→ TASK: Reproduce the records below in full and without edits, omitting images.
------ STORED DATA ------
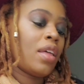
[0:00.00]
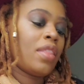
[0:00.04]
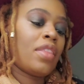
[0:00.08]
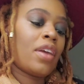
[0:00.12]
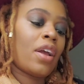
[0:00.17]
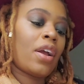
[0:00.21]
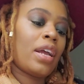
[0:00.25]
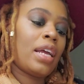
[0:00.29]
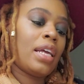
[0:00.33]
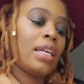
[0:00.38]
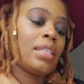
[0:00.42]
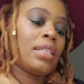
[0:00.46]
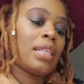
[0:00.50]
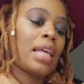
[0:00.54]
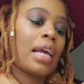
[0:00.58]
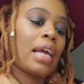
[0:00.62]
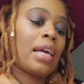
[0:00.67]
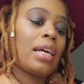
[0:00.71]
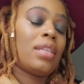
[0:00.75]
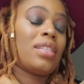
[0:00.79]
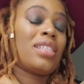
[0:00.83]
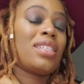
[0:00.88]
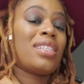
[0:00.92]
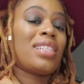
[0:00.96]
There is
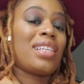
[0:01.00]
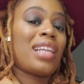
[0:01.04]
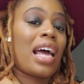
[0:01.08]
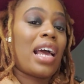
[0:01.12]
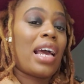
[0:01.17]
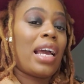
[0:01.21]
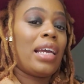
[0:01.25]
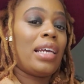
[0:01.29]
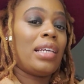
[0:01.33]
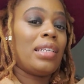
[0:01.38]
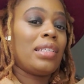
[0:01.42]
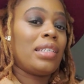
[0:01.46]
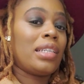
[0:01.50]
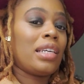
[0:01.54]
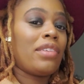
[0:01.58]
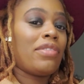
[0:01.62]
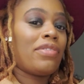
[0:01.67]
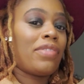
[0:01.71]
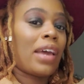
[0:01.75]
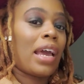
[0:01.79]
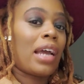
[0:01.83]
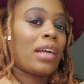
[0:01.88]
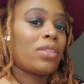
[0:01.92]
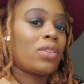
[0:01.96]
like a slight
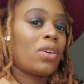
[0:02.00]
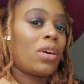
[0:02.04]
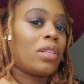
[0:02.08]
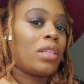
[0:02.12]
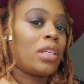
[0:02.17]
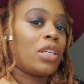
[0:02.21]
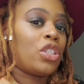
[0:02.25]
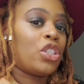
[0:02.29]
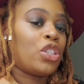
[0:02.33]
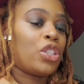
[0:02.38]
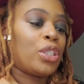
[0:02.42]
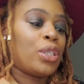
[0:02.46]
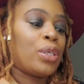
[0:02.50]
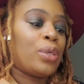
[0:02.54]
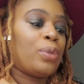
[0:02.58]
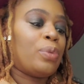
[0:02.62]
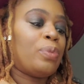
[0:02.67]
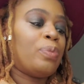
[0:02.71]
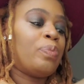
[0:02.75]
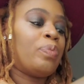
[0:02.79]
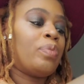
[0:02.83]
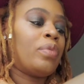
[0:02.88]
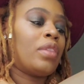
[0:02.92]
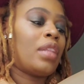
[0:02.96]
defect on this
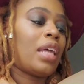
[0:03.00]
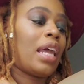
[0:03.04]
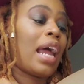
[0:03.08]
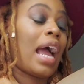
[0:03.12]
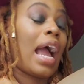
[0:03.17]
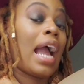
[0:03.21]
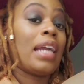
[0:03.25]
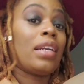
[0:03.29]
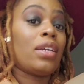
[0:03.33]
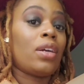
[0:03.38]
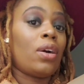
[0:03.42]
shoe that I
------
→ ANSWER SECTION:
[0:00.00]
[0:00.04]
[0:00.08]
[0:00.12]
[0:00.17]
[0:00.21]
[0:00.25]
[0:00.29]
[0:00.33]
[0:00.38]
[0:00.42]
[0:00.46]
[0:00.50]
[0:00.54]
[0:00.58]
[0:00.62]
[0:00.67]
[0:00.71]
[0:00.75]
[0:00.79]
[0:00.83]
[0:00.88]
[0:00.92]
[0:00.96]
There is
[0:01.00]
[0:01.04]
[0:01.08]
[0:01.12]
[0:01.17]
[0:01.21]
[0:01.25]
[0:01.29]
[0:01.33]
[0:01.38]
[0:01.42]
[0:01.46]
[0:01.50]
[0:01.54]
[0:01.58]
[0:01.62]
[0:01.67]
[0:01.71]
[0:01.75]
[0:01.79]
[0:01.83]
[0:01.88]
[0:01.92]
[0:01.96]
like a slight
[0:02.00]
[0:02.04]
[0:02.08]
[0:02.12]
[0:02.17]
[0:02.21]
[0:02.25]
[0:02.29]
[0:02.33]
[0:02.38]
[0:02.42]
[0:02.46]
[0:02.50]
[0:02.54]
[0:02.58]
[0:02.62]
[0:02.67]
[0:02.71]
[0:02.75]
[0:02.79]
[0:02.83]
[0:02.88]
[0:02.92]
[0:02.96]
defect on this
[0:03.00]
[0:03.04]
[0:03.08]
[0:03.12]
[0:03.17]
[0:03.21]
[0:03.25]
[0:03.29]
[0:03.33]
[0:03.38]
[0:03.42]
shoe that I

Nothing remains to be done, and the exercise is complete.